ABC News: NYC Council Members: Suicide Points to Need for Bail Reform


The death of a 22-year-old man who hanged himself after spending three years as a teen jailed without trial should spur New Yorkers to push for bail reform, City Council members said at a hearing Wednesday.

City Council Speaker Melissa Mark-Viverito said Kalief Browder’s death “has been a wake-up call for many in our city about deficiencies in our criminal justice system, including our broken bail system.”

The case of Browder, who was arrested at 16 on suspicion of stealing a backpack and spent three years at New York City’s Rikers Island jail complex because he could not afford bail, has prompted widespread calls for reform. Browder was released in 2013 and was never tried. He hanged himself at his mother’s Bronx home on June 6.

Two New York state lawmakers announced legislation Wednesday intended to fix New York’s “speedy trial” law.

State Sen.

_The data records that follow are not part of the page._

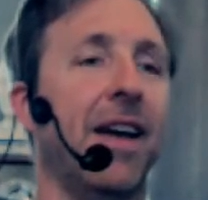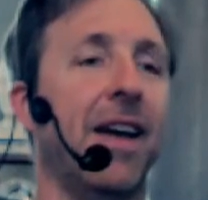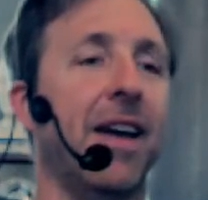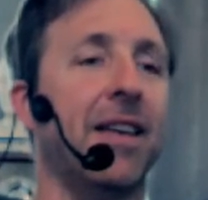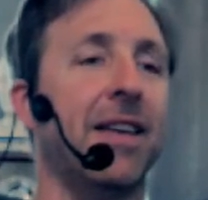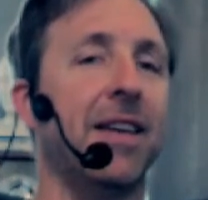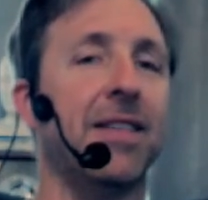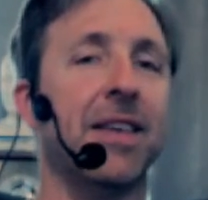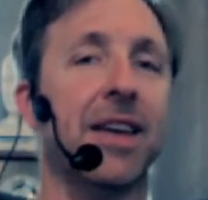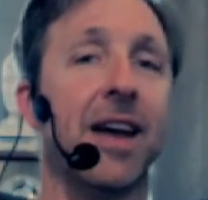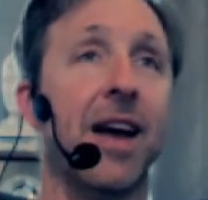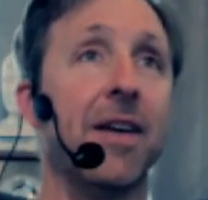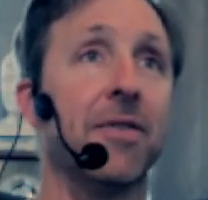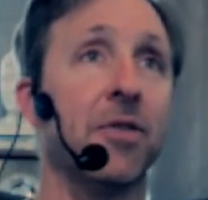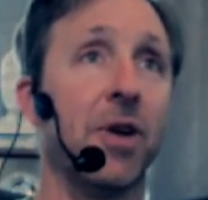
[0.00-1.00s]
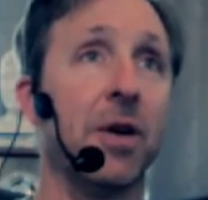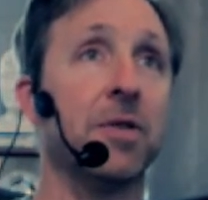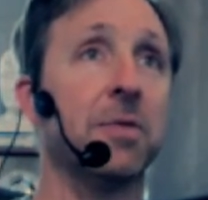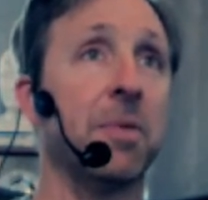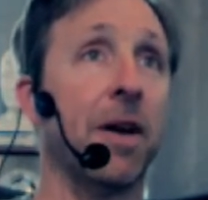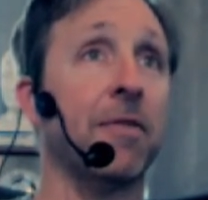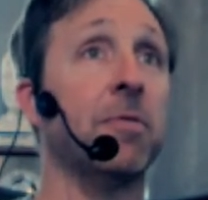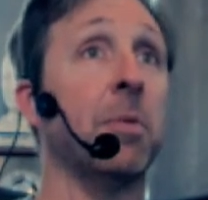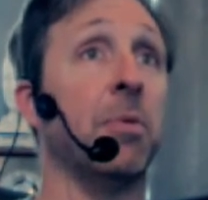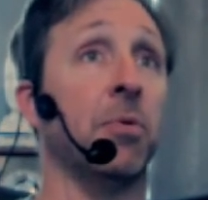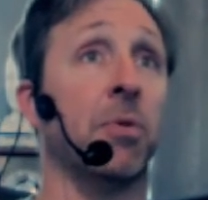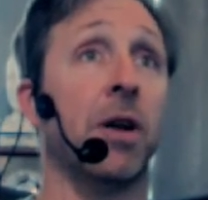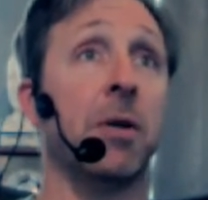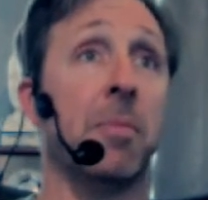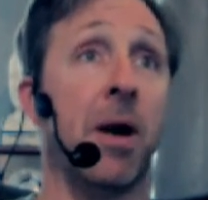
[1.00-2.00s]
And like, I have great respect for people
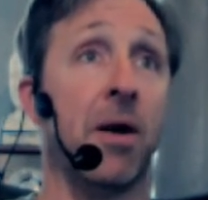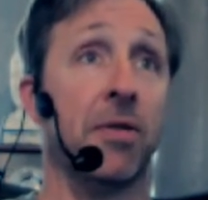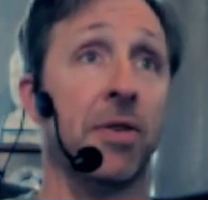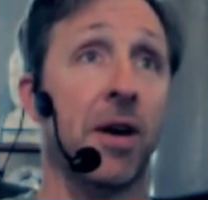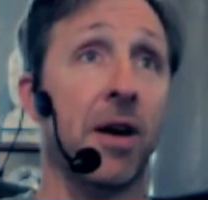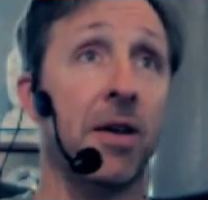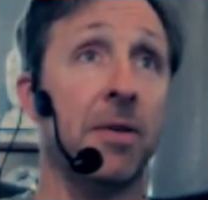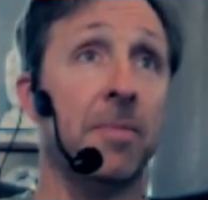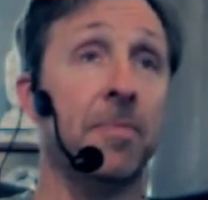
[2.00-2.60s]
who run a marathon.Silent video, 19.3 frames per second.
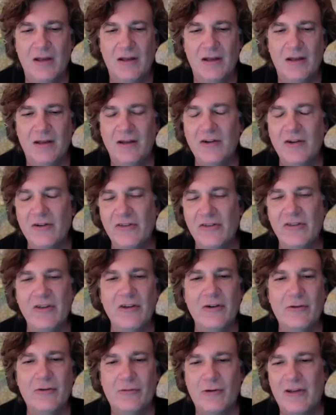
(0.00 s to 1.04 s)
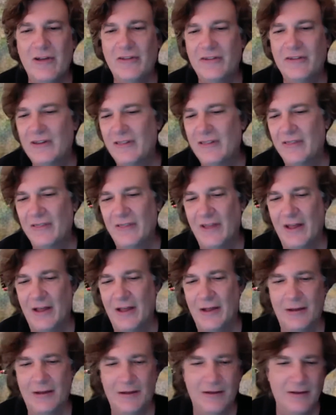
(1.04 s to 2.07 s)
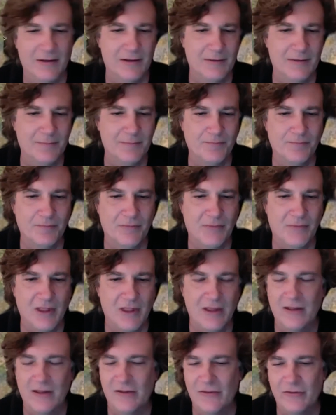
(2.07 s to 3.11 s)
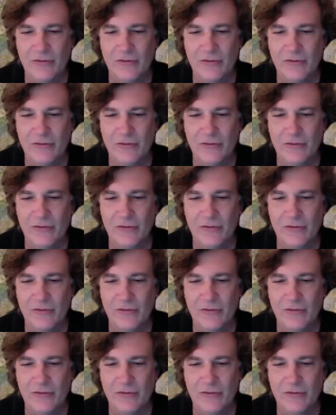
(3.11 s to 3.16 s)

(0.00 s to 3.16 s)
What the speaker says: Here's the interesting thing in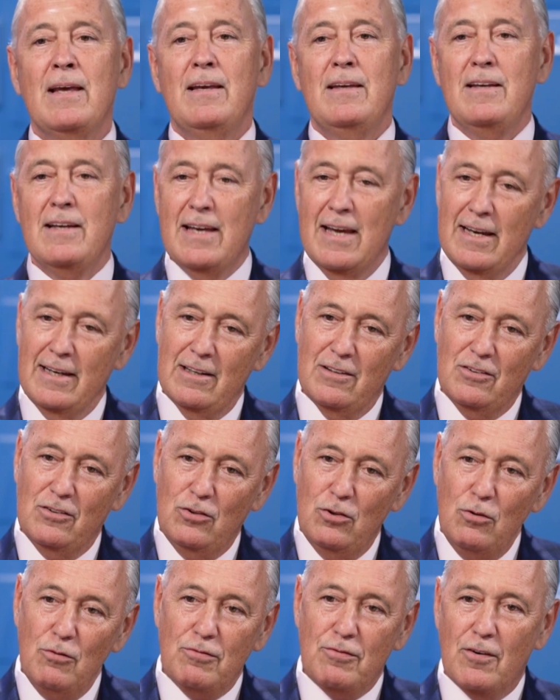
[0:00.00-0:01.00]
you can't get
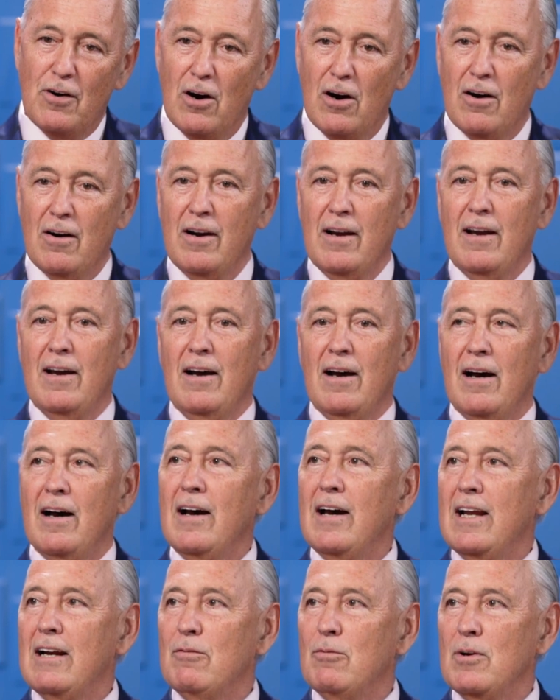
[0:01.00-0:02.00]
too far
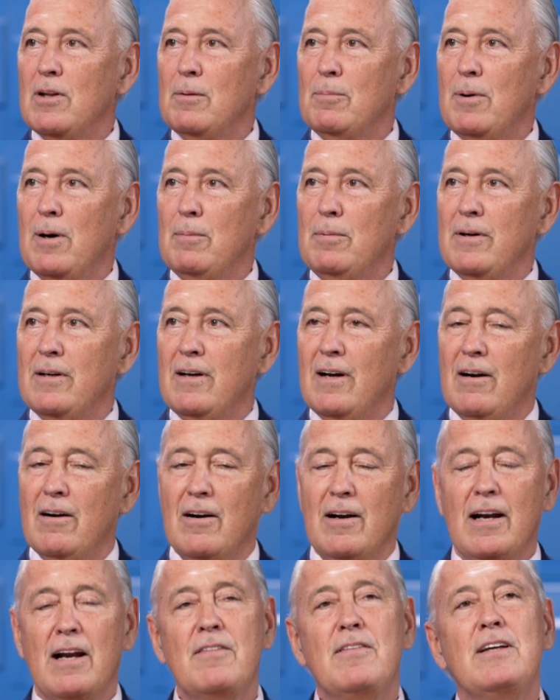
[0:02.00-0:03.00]
ahead of where the public
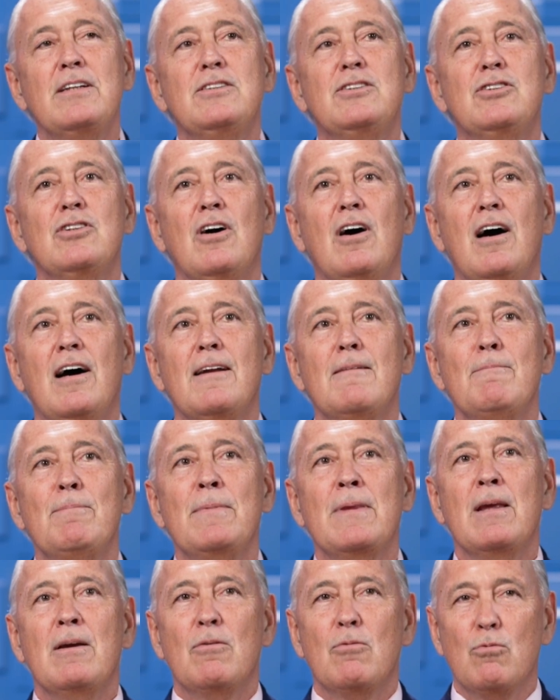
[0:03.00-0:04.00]
are. And I think John
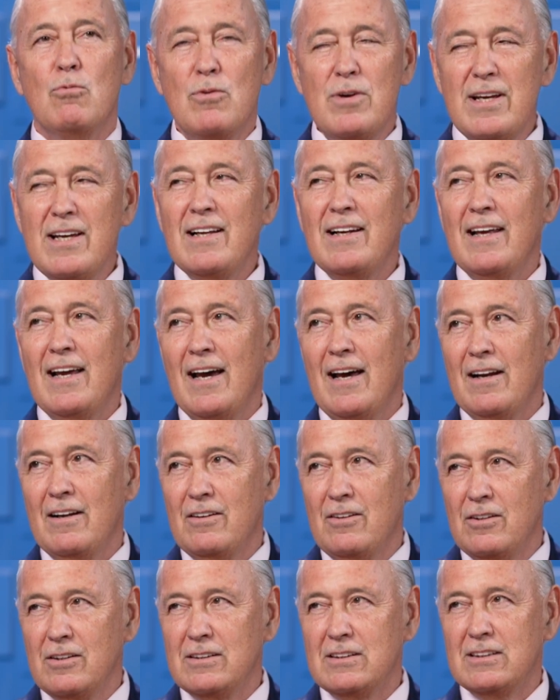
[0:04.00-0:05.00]
really had a
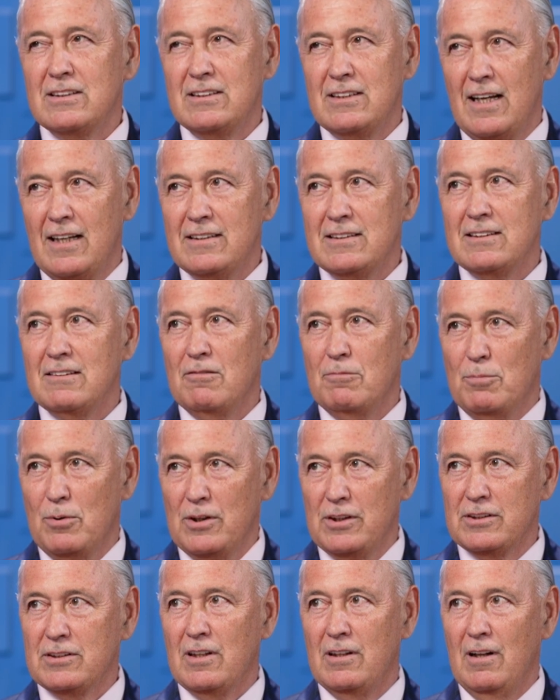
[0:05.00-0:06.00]
good sense of
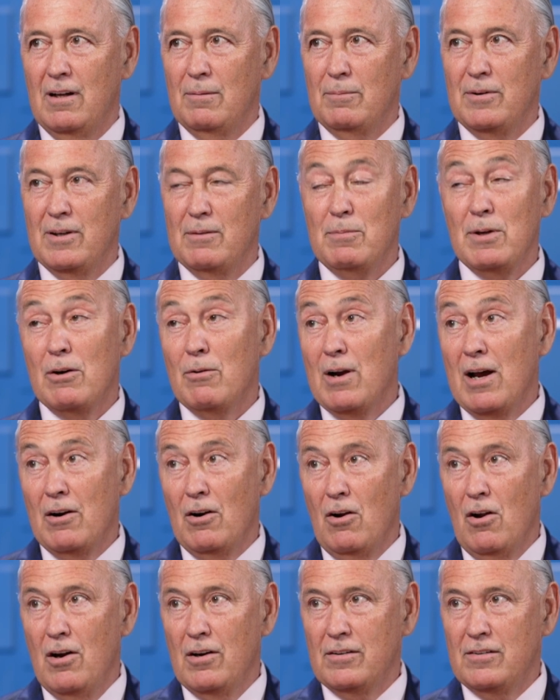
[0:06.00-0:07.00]
British Columbia. Been around
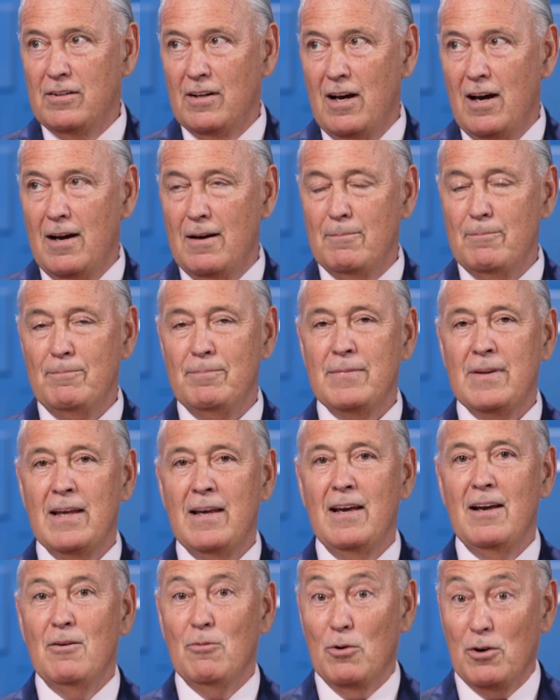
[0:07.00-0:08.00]
a long time,
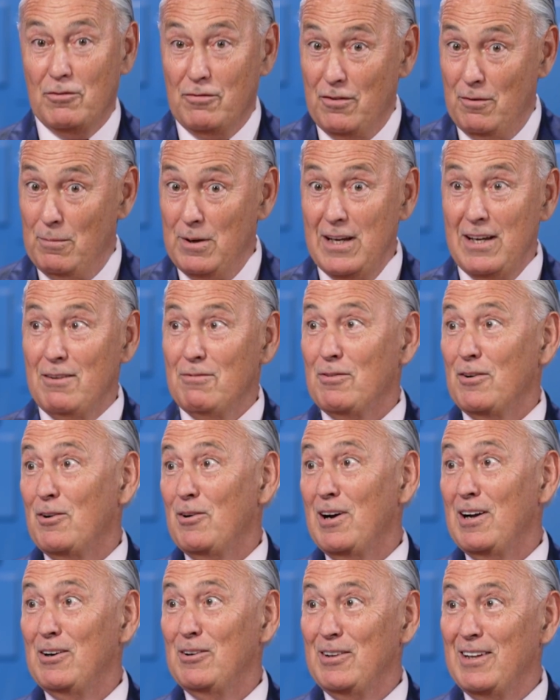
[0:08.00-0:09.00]
worked for me, for
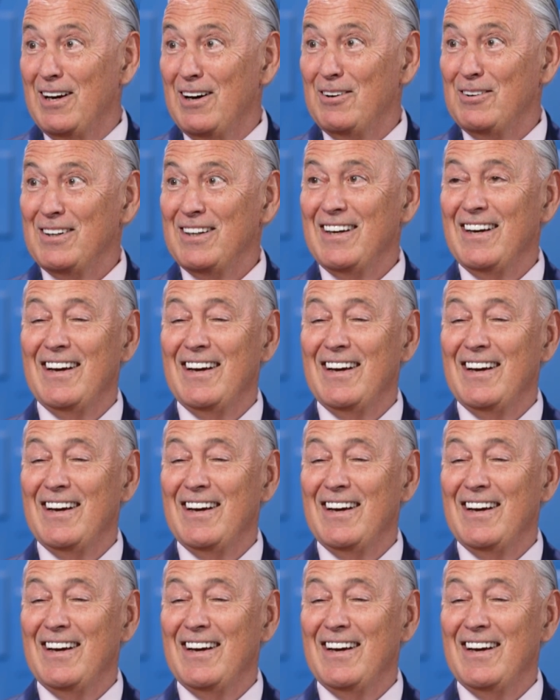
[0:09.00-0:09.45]
crying out loud,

Daniel Squadron and Assembly member Jeffrion Aubry said their bill, Kalief’s Law, would limit delays by prosecutors and courts.

Mark-Viverito earlier proposed that the city create a fund to help pay bail for certain nonviolent defendants.

The bail fund is modeled on a charitable bail organization called the Bronx Freedom Fund, managed by the Bronx Defenders, a legal services organization.

Officials with the Bronx Defenders say the fund has so far helped 230 people who were charged with misdemeanors and 97 percent of them have shown up for their court dates.

Justine Olderman, managing director of the criminal defense practice for the Bronx Defenders, told City Council members that the success of the fund shows that defendants will show up for court even if their own money is not on the line.

“One of the well-worn assumptions of our current bail statute is that what makes people come back to court is money — theirs or their family’s,” Olderman said. “But the Bronx Freedom Fund has debunked that long-accepted assumption.”

James C. Quinn, a senior prosecutor with the Queens district attorney’s office, urged the Council members not to create a bail fund.

“Bail is designed to ensure that the defendant appears in court when required,” Quinn told the hearing. “It means that he has a financial stake in his appearance.”

Quinn said the proposed bail fund would “endanger public safety by using city funds to release defendants with long criminal histories back into our communities.”